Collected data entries
——————

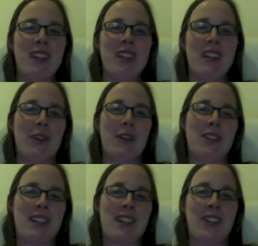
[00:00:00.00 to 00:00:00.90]
you know, because
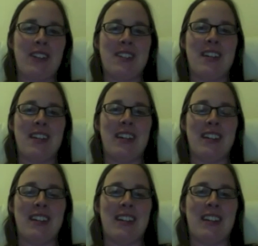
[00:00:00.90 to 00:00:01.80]
then you can see it
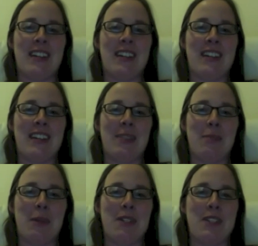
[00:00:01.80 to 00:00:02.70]
in in in
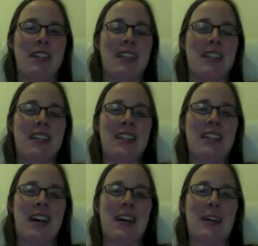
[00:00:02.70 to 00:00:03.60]
person.
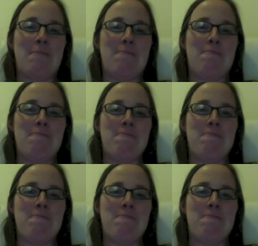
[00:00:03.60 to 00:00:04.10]
Um,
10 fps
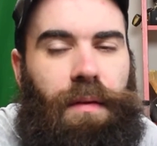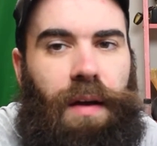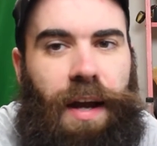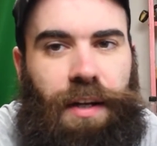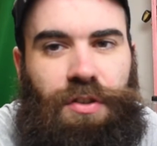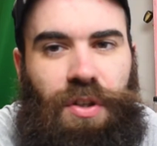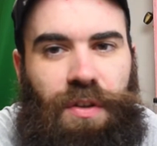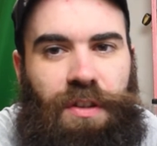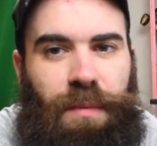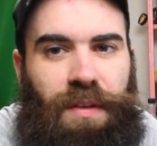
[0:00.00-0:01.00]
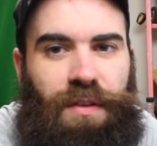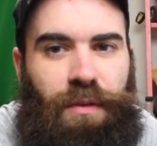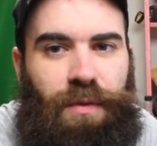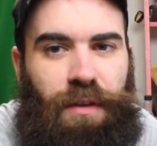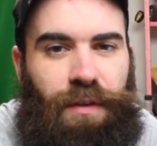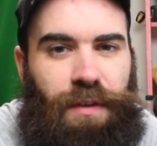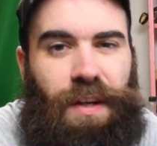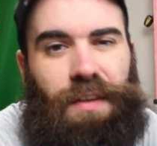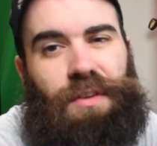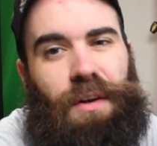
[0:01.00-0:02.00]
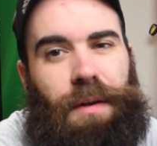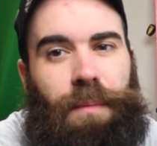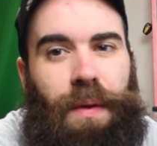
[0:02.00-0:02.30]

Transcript: I could show this to myself when I first got started.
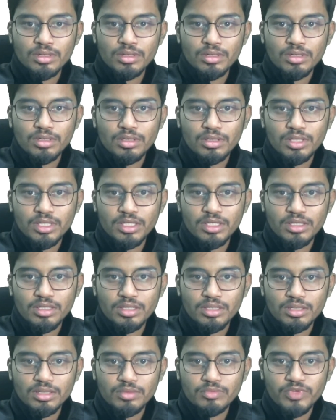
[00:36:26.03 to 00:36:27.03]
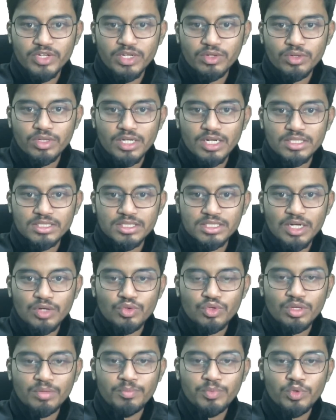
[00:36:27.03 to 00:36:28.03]
Very good classes. How
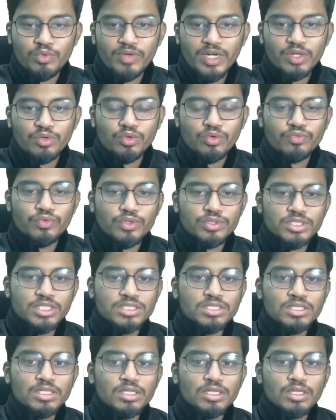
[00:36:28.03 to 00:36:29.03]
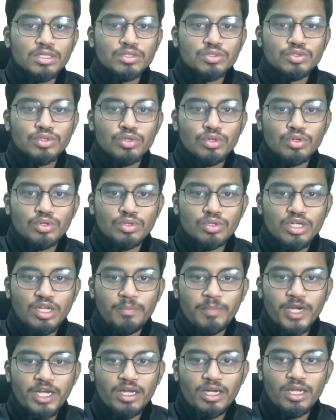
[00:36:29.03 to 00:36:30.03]
to improve at Code Forces. So
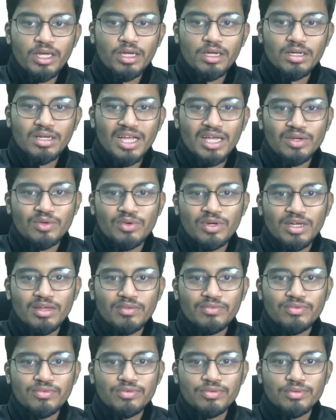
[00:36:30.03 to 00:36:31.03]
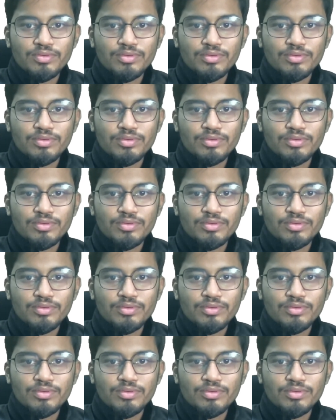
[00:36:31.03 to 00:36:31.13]
depending, I could have.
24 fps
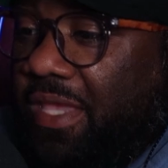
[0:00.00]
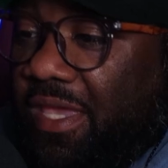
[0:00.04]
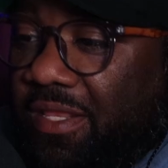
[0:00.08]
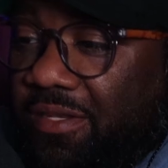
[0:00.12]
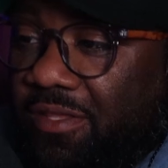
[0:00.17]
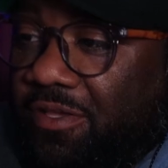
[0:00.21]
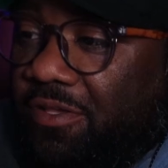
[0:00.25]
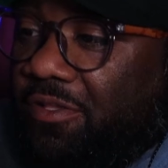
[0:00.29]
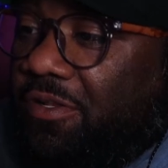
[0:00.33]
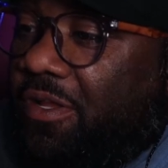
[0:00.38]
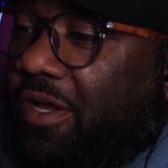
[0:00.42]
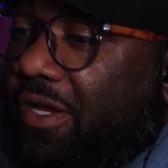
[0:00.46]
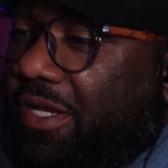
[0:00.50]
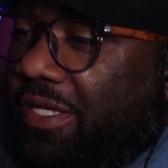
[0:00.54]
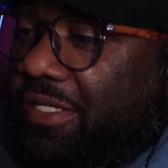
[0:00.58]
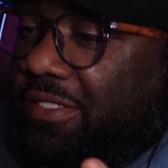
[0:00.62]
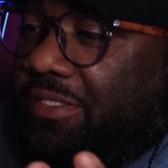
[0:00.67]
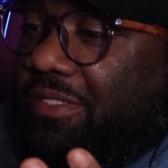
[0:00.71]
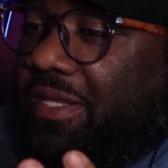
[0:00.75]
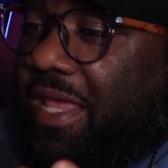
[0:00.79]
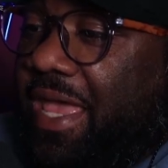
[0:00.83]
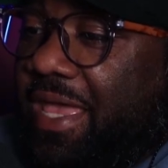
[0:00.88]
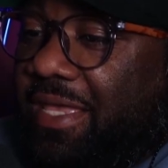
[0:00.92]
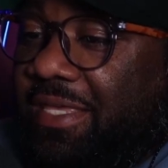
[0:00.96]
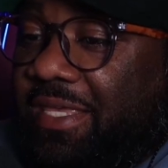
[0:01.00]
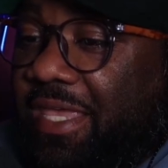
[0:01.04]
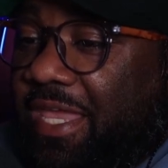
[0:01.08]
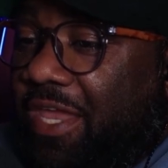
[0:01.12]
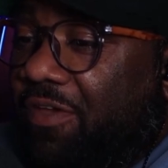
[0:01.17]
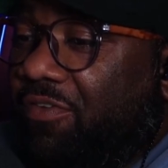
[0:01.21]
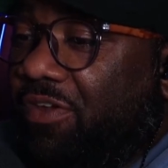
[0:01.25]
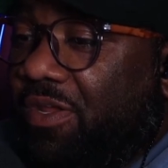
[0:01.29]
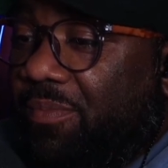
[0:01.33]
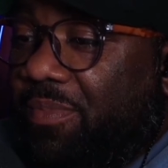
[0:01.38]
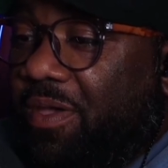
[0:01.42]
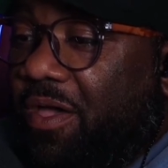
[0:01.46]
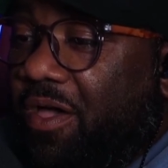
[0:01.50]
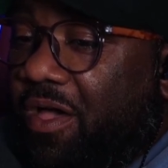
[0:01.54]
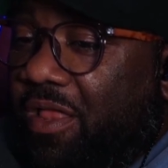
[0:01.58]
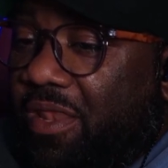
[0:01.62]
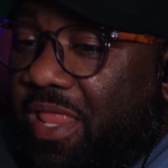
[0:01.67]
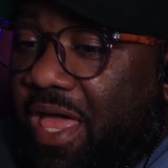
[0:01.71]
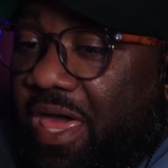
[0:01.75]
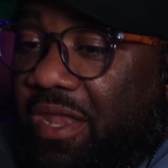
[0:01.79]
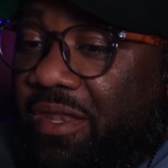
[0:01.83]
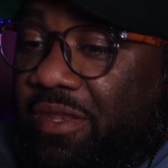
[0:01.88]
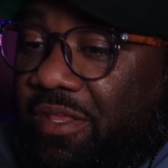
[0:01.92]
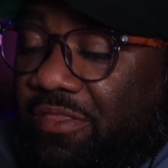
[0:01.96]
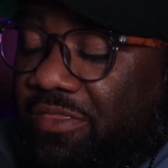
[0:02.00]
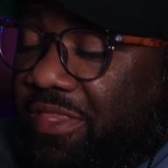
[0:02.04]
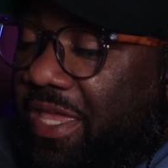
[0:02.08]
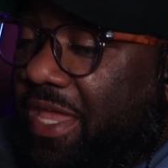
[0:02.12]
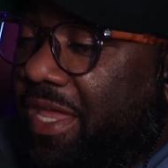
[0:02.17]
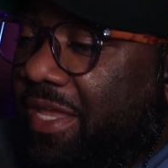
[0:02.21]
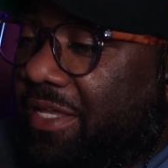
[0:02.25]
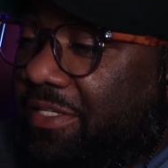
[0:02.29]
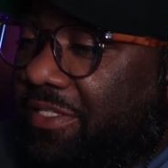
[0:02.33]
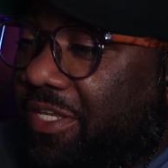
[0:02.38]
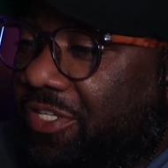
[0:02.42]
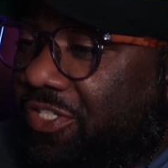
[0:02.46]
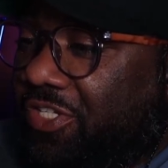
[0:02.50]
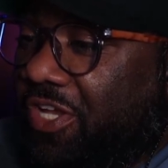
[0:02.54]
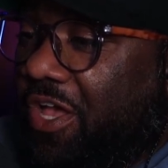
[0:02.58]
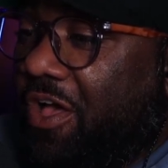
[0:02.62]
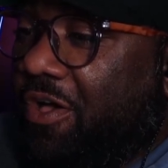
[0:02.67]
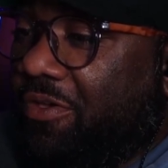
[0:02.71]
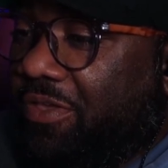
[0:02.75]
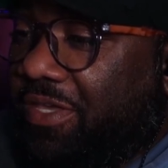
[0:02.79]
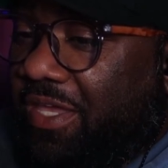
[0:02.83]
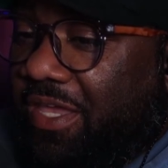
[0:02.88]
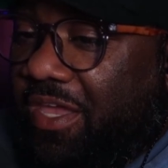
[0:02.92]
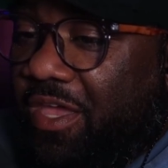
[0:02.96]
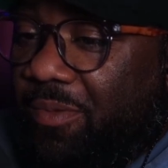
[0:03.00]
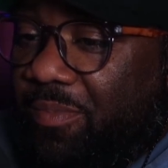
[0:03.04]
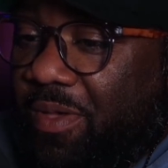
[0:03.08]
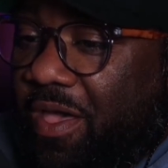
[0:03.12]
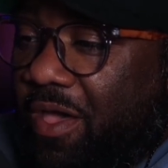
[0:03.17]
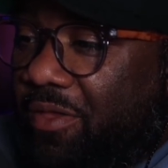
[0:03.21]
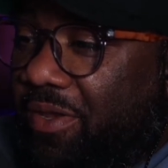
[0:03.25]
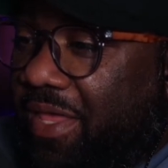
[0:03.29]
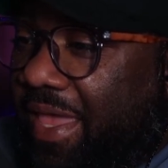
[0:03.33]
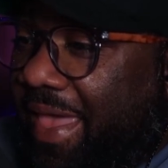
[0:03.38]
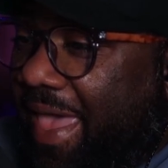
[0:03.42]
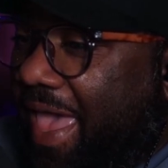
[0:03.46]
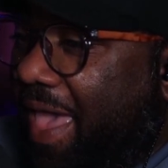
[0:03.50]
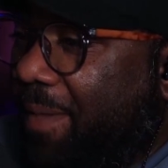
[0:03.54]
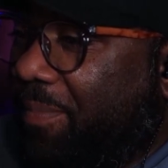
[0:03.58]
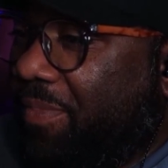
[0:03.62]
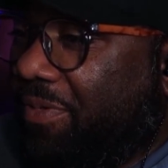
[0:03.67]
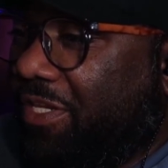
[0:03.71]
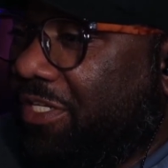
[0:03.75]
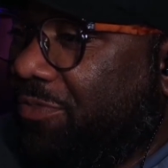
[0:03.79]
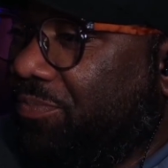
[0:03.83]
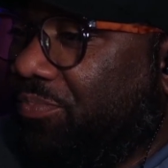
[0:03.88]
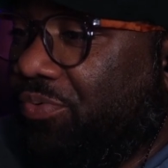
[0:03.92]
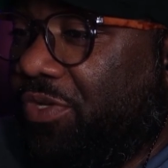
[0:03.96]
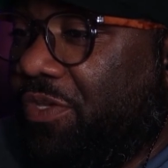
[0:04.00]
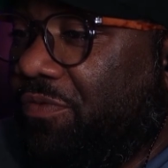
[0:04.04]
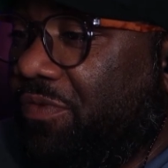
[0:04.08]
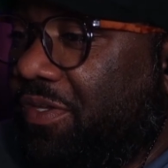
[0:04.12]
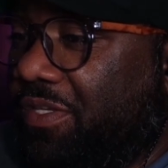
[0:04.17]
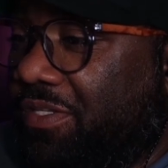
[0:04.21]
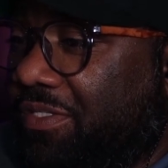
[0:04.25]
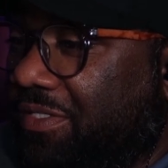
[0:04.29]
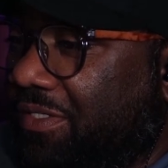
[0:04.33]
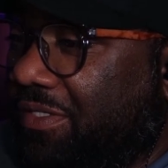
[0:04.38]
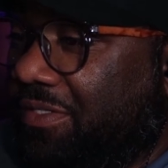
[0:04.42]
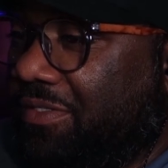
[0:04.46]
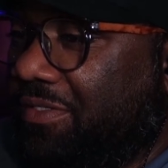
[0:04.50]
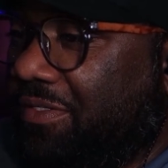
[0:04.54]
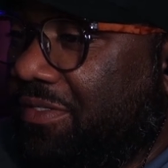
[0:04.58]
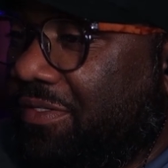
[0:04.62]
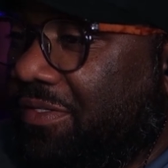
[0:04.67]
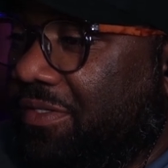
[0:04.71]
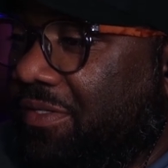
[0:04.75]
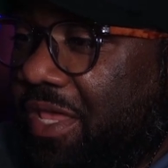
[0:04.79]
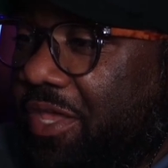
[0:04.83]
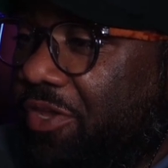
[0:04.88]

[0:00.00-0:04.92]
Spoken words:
Caitlin Clark is not caring about a lot of the things that y'all care about that happened this previous season. season.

——————

**BRIEF:** For the data above, return an exact copy that contains no pictures.

**COMPLETED TASK:**
[00:00:00.00 to 00:00:00.90]
you know, because
[00:00:00.90 to 00:00:01.80]
then you can see it
[00:00:01.80 to 00:00:02.70]
in in in
[00:00:02.70 to 00:00:03.60]
person.
[00:00:03.60 to 00:00:04.10]
Um,
10 fps
[0:00.00-0:01.00]
[0:01.00-0:02.00]
[0:02.00-0:02.30]

Transcript: I could show this to myself when I first got started.
[00:36:26.03 to 00:36:27.03]
[00:36:27.03 to 00:36:28.03]
Very good classes. How
[00:36:28.03 to 00:36:29.03]
[00:36:29.03 to 00:36:30.03]
to improve at Code Forces. So
[00:36:30.03 to 00:36:31.03]
[00:36:31.03 to 00:36:31.13]
depending, I could have.
24 fps
[0:00.00]
[0:00.04]
[0:00.08]
[0:00.12]
[0:00.17]
[0:00.21]
[0:00.25]
[0:00.29]
[0:00.33]
[0:00.38]
[0:00.42]
[0:00.46]
[0:00.50]
[0:00.54]
[0:00.58]
[0:00.62]
[0:00.67]
[0:00.71]
[0:00.75]
[0:00.79]
[0:00.83]
[0:00.88]
[0:00.92]
[0:00.96]
[0:01.00]
[0:01.04]
[0:01.08]
[0:01.12]
[0:01.17]
[0:01.21]
[0:01.25]
[0:01.29]
[0:01.33]
[0:01.38]
[0:01.42]
[0:01.46]
[0:01.50]
[0:01.54]
[0:01.58]
[0:01.62]
[0:01.67]
[0:01.71]
[0:01.75]
[0:01.79]
[0:01.83]
[0:01.88]
[0:01.92]
[0:01.96]
[0:02.00]
[0:02.04]
[0:02.08]
[0:02.12]
[0:02.17]
[0:02.21]
[0:02.25]
[0:02.29]
[0:02.33]
[0:02.38]
[0:02.42]
[0:02.46]
[0:02.50]
[0:02.54]
[0:02.58]
[0:02.62]
[0:02.67]
[0:02.71]
[0:02.75]
[0:02.79]
[0:02.83]
[0:02.88]
[0:02.92]
[0:02.96]
[0:03.00]
[0:03.04]
[0:03.08]
[0:03.12]
[0:03.17]
[0:03.21]
[0:03.25]
[0:03.29]
[0:03.33]
[0:03.38]
[0:03.42]
[0:03.46]
[0:03.50]
[0:03.54]
[0:03.58]
[0:03.62]
[0:03.67]
[0:03.71]
[0:03.75]
[0:03.79]
[0:03.83]
[0:03.88]
[0:03.92]
[0:03.96]
[0:04.00]
[0:04.04]
[0:04.08]
[0:04.12]
[0:04.17]
[0:04.21]
[0:04.25]
[0:04.29]
[0:04.33]
[0:04.38]
[0:04.42]
[0:04.46]
[0:04.50]
[0:04.54]
[0:04.58]
[0:04.62]
[0:04.67]
[0:04.71]
[0:04.75]
[0:04.79]
[0:04.83]
[0:04.88]

[0:00.00-0:04.92]
Spoken words:
Caitlin Clark is not caring about a lot of the things that y'all care about that happened this previous season. season.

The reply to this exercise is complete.